Root Member(assigned_device_name_index_=2 requested_device_name_='/job:localhost/replica:0/task:0/device:GPU:0' assigned_device_name_='/job:localhost/replica:0/task:0/device:GPU:0' resource_device_name_='/job:localhost/replica:0/task:0/device:GPU:0' supported_device_types_=[CPU] possible_devices_=[]

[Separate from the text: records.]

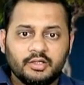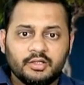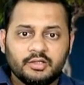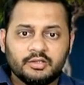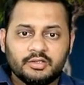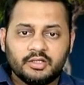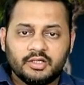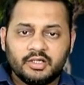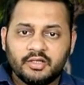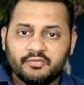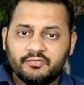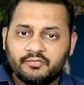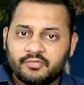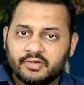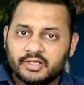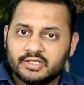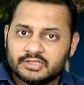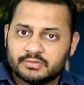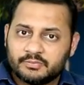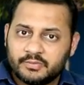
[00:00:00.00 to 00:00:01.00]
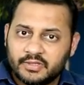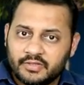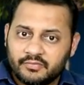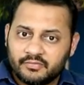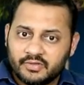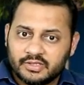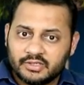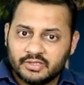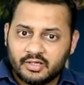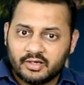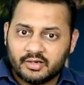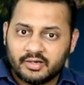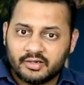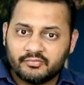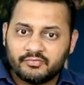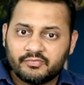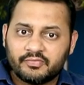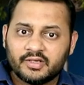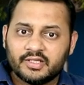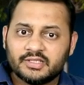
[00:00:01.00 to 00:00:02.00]
the difference between the
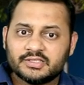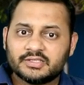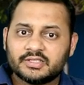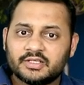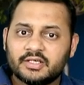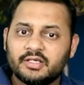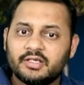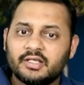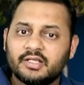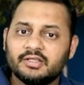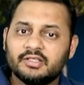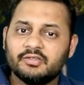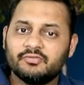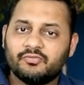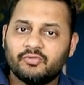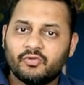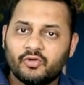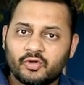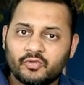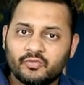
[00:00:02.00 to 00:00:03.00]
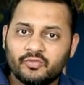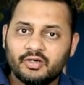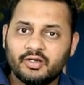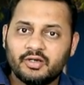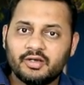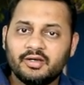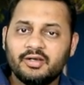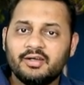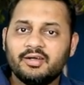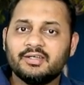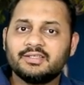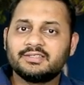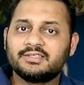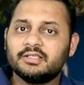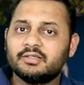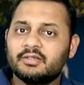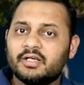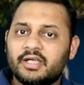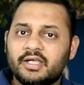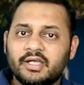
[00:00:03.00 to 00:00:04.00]
reference rate and the forward rate is
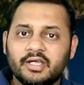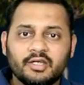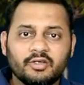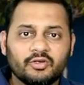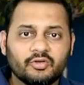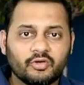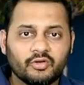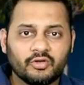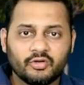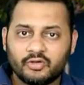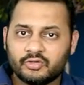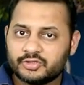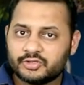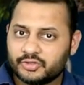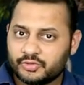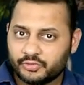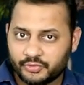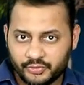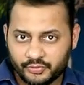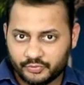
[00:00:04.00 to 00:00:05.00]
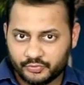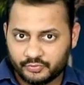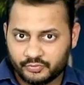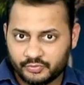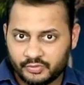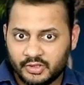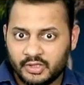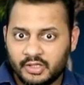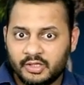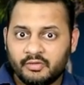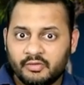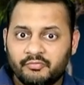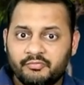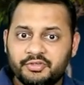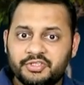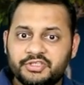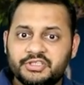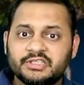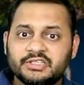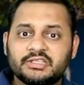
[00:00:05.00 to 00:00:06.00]
the gain or loss to you,
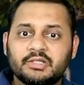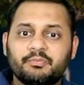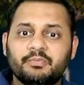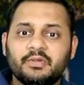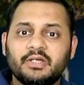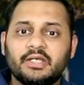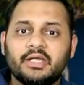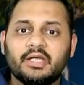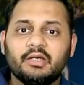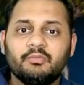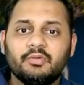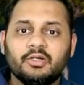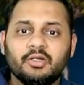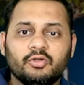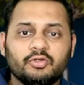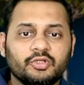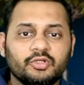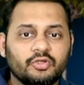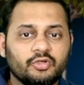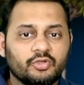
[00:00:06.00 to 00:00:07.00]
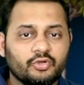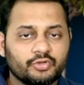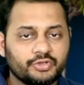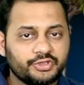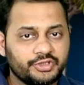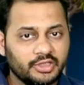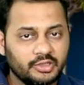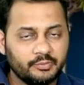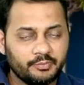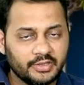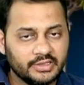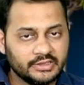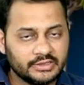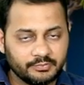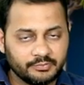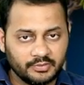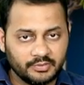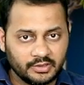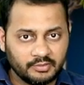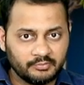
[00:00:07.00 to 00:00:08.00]
which is applicable on the notional
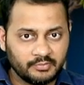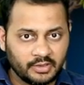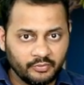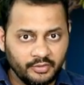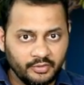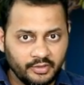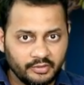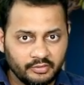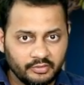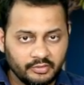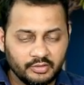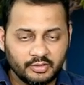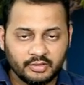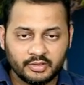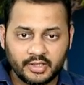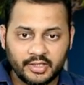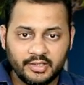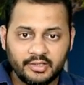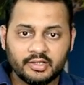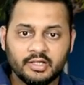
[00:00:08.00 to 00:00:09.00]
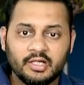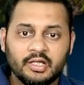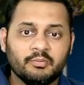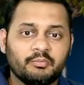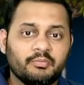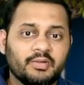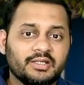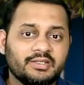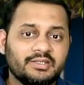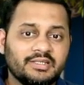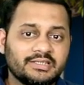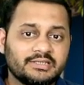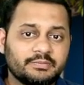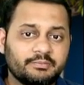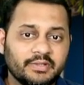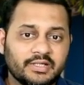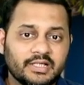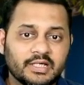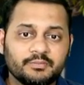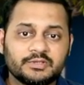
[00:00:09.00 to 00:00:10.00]
principal amount, right? But this
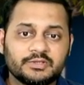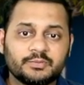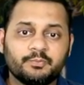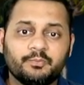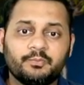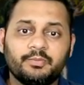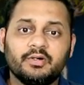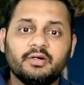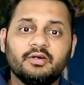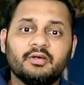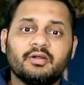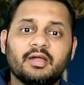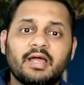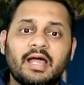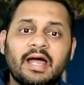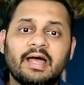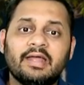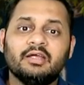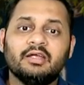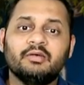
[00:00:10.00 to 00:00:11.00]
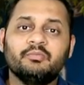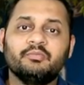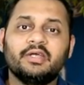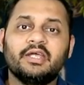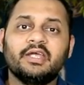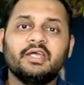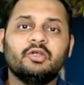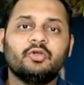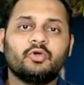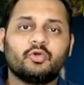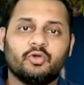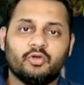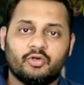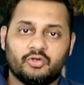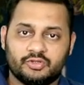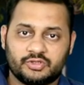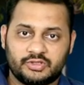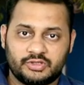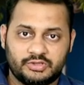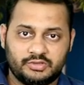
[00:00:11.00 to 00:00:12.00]
becomes per annum gain or
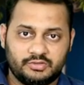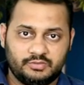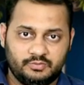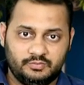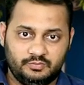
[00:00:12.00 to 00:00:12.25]
loss,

ResourceApplyAdamWithAmsgrad: CPU 

ReadVariableOp: GPU CPU 

_Arg: GPU CPU 



Colocation members, user-requested devices, and framework assigned devices, if any:

  readvariableop_resource (_Arg)  framework assigned device=/job:localhost/replica:0/task:0/device:GPU:0

  adam_2_adam_update_6_resourceapplyadamwithamsgrad_m (_Arg)  framework assigned device=/job:localhost/replica:0/task:0/device:GPU:0

  adam_2_adam_update_6_resourceapplyadamwithamsgrad_v (_Arg)  framework assigned device=/job:localhost/replica:0/task:0/device:GPU:0

  adam_2_adam_update_6_resourceapplyadamwithamsgrad_vhat (_Arg)  framework assigned device=/job:localhost/replica:0/task:0/device:GPU:0

  ReadVariableOp (ReadVariableOp) 

  Exp/ReadVariableOp (ReadVariableOp) 

  ReadVariableOp_1 (ReadVariableOp) 

  actor/ReadVariableOp (ReadVariableOp) 

  actor/Exp/ReadVariableOp (ReadVariableOp) 

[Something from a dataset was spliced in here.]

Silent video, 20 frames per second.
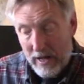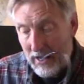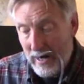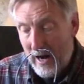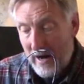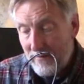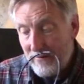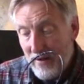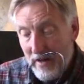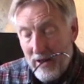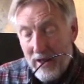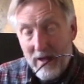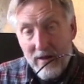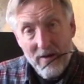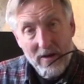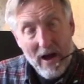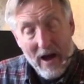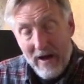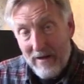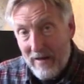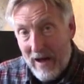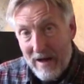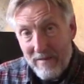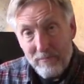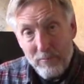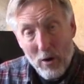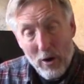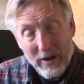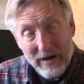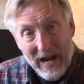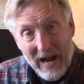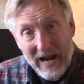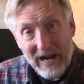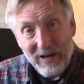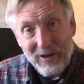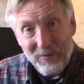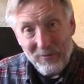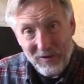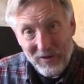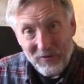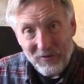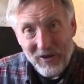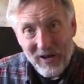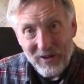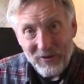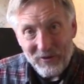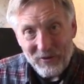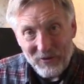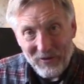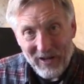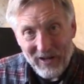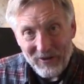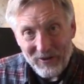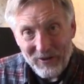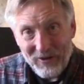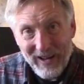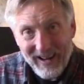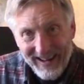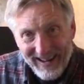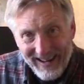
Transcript: And I bought 8 of these headsets.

  actor/ReadVariableOp_1 (ReadVariableOp) 

  actor_critic/actor/ReadVariableOp (ReadVariableOp) 

  actor_critic/actor/Exp/ReadVariableOp (ReadVariableOp) 

  actor_critic/actor/ReadVariableOp_1 (ReadVariableOp) 

  Adam_2/Adam/update_6/ResourceApplyAdamWithAmsgrad (ResourceApplyAdamWithAmsgrad) /job:localhost/replica:0/task:0/device:GPU:0



	 [[{{node ReadVariableOp}}]] [Op:__inference__train_4206]

Boost

Answer 1

roefer OP

Aug ’21

I have the same problem. tensorflow.config.set_soft_device_placement(True) should solve such a problem, but it did not.

0

Answer 2

Systems Engineer OP

Apple

Aug ’21

Hi @markub3327, The issue is related to colocation error in Tensorflow due to missing operation ResourceApplyAdamWithAmsgrad in Metal plugin. Thanks for providing a reproducible case, we will take a look and provide update here.


ResourceApplyAdamWithAmsgrad: CPU       <== this Op is currently not supported in Metal plugin

ReadVariableOp: GPU CPU 

_Arg: GPU CPU

1

Answer 3

IainRatherThanIan OP

Sep ’21

Hi - I have the same issue when applying certain Data Augmentation layers - RandomFlip works but RandomZoom does not. I'm using tf.keras.layers.experimental.preprocessing.xxx for my layers.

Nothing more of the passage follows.